When she finished dusting, she turned her attention to the bed. “Several hours after death the sphincter and bladder muscles relax,” she said softly. “It isn’t right to spend an eternity in soiled underwear. I’ll clean you, okay?” She pulled back the covers and stripped off the nightdress. Wearing the socks like gloves she washed the woman’s thighs and buttocks, and then dressed her in a tan skirt, a garden-hose-green sweater, and a burgundy headscarf. She looked like a bouquet of roses. Akhmed had told her that his wife hadn’t walked in more than two years, so after pulling on the last pair of clean socks, she wedged the woman’s feet into a pair of sneakers. “Now you can walk wherever you want.”

After cleaning and dressing the woman, she returned to the manila envelope and collection of pages she’d found hidden beneath her body. The manila envelope was addressed: For K, 56 Eldár Forest Service Road. This K, whoever he was, lived only a handful of houses away. She set it aside and picked up the fastened pages. They appeared to form a letter or journal entry.

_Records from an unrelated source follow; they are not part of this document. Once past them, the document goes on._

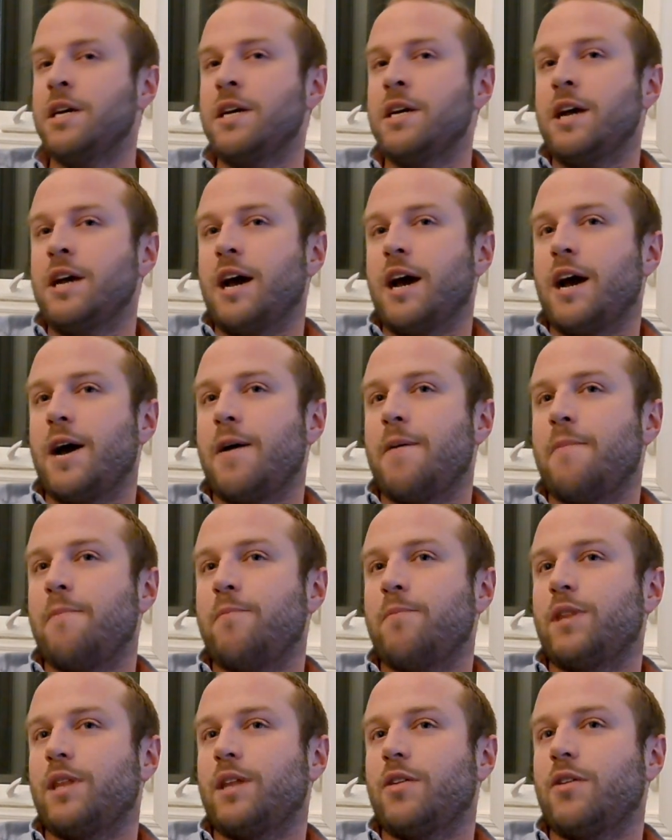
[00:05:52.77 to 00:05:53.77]

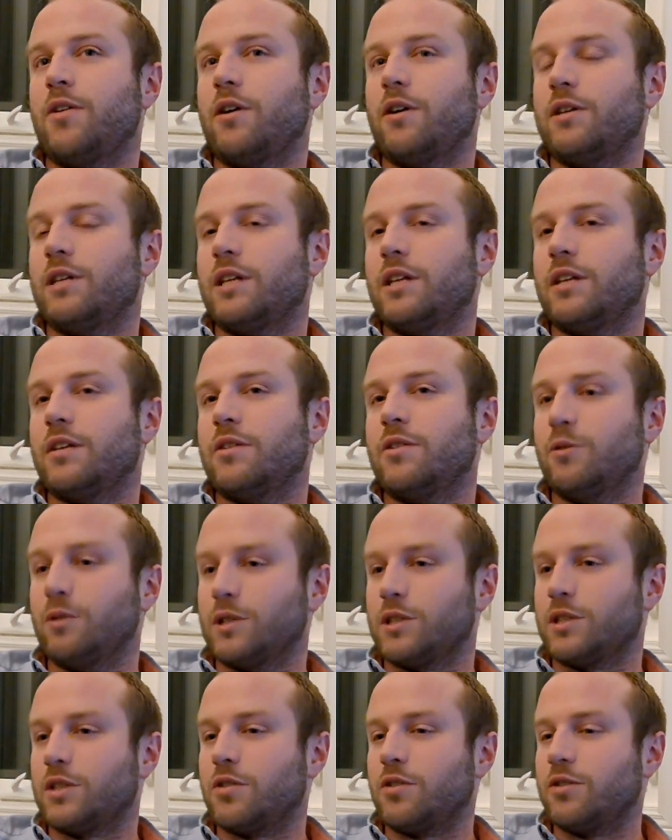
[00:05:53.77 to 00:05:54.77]
The
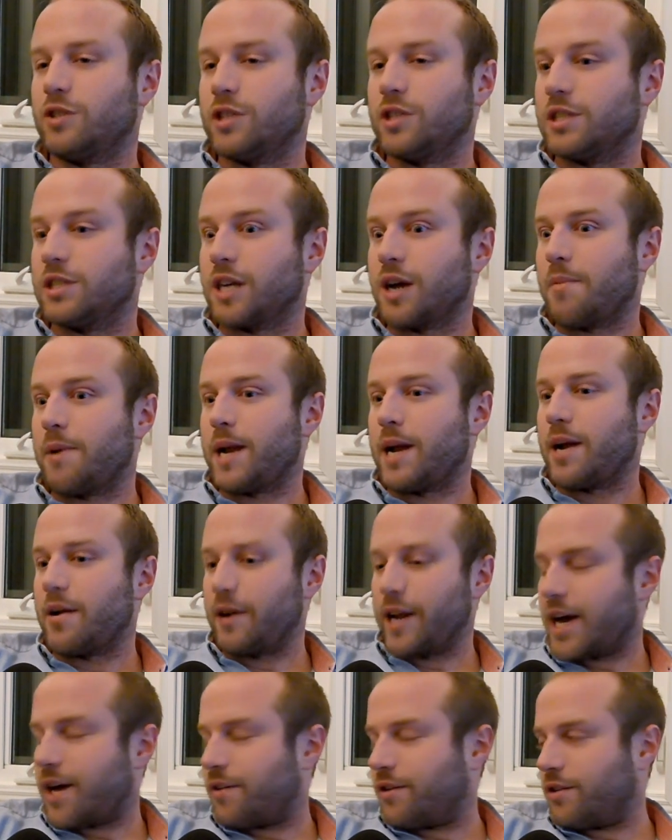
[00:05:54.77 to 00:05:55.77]
newer solutions coming out
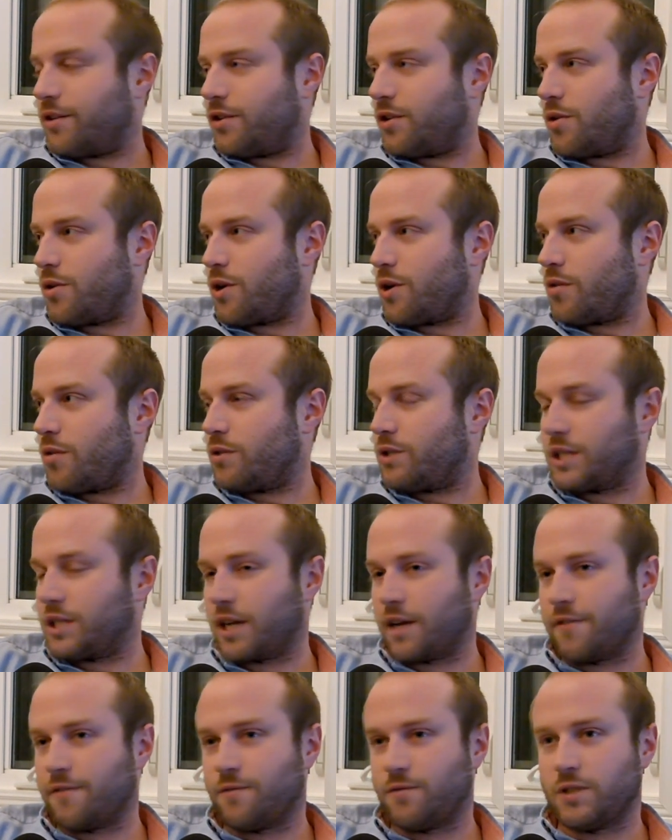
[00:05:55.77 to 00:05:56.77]
now, the no code
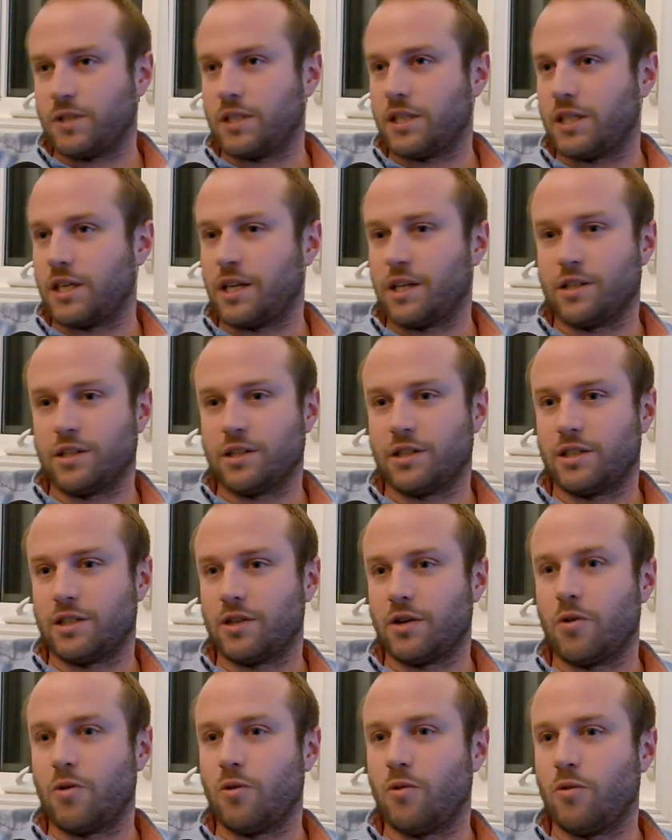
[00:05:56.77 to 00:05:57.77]
stuff is
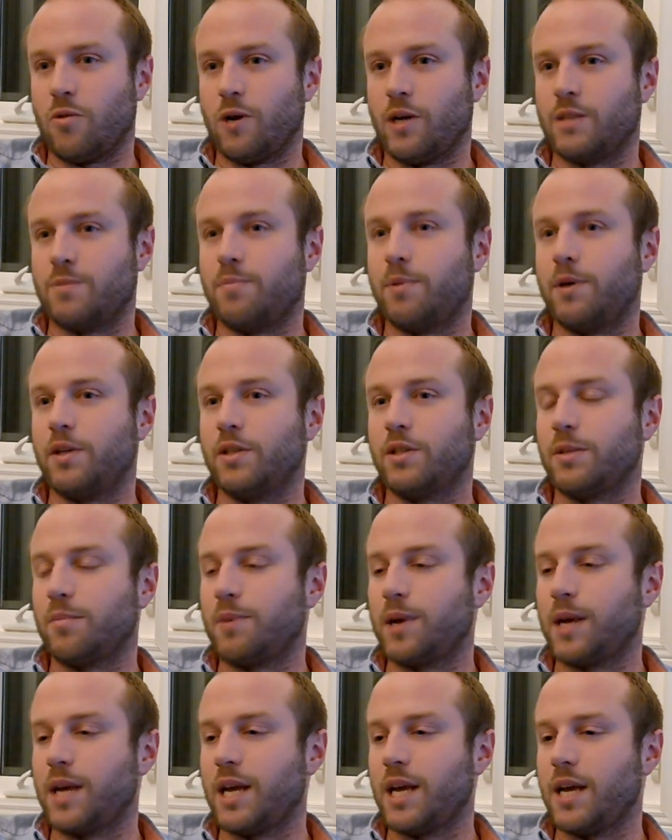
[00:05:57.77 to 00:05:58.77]
so it's built to
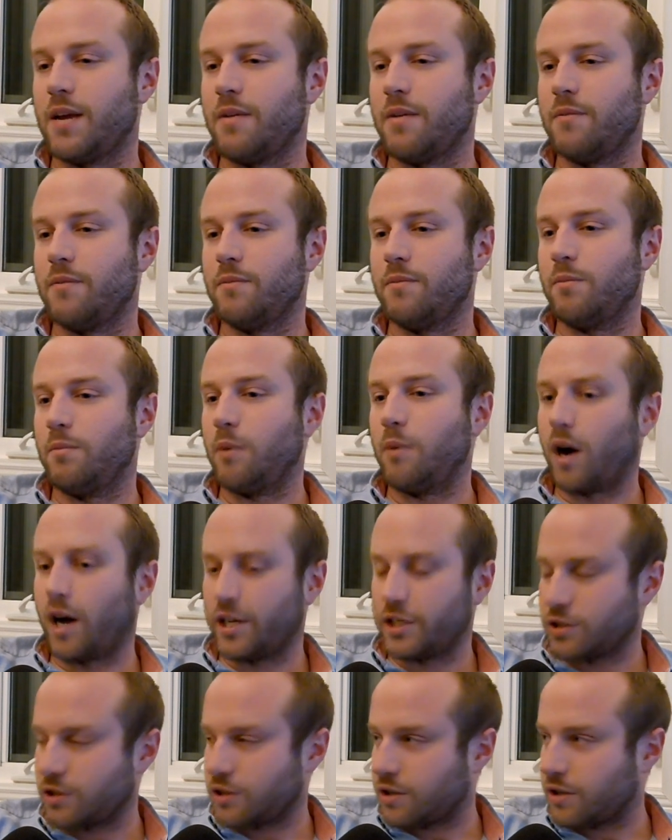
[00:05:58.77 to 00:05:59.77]
be
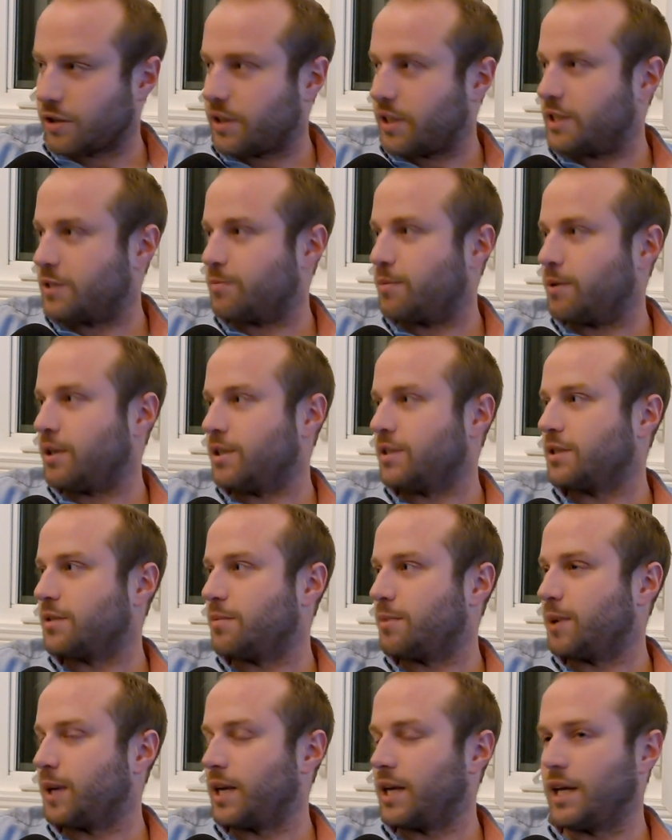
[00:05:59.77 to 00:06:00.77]
modular and it's built to
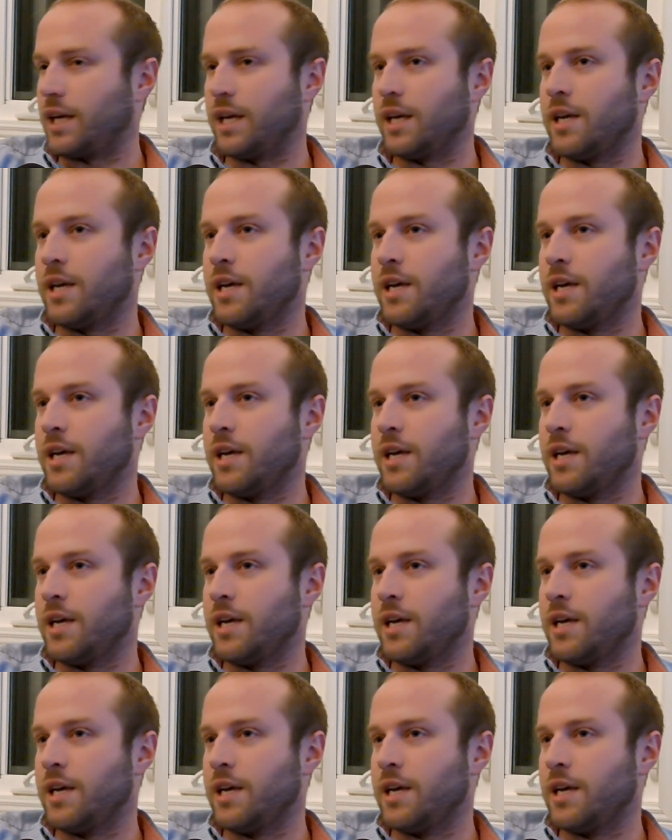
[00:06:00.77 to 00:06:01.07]
be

The first sentence read: This is about your father. She flipped to the last page to read the last sentence, as was her custom, then moved up to the last paragraph, and then the last page:

There is little ink left in the pen, even less energy in my hand, and the time has come. This story ends where you begin. You were born in a hospital. I drove your mother and father in the truck I purchased my son for his sixteenth birthday. Your mother’s face was as red as the paint. Your father kept telling me to drive faster. The maternity ward was on the fourth floor of the hospital. Your father and I helped your mother climb the stairs. When her feet failed, we carried her. She was worried her hips would crush you. Even before you were born, she worried for you. It was amazing to see her love you before you even met. Perhaps our deepest love is already inscribed within us, so its object doesn’t create a new word but instead allows us to read the one written. For their entire lives, even before they met, your mother and father held their love for you inside their hearts like an acorn holds an oak tree. You were their rain and sun, their morning and night.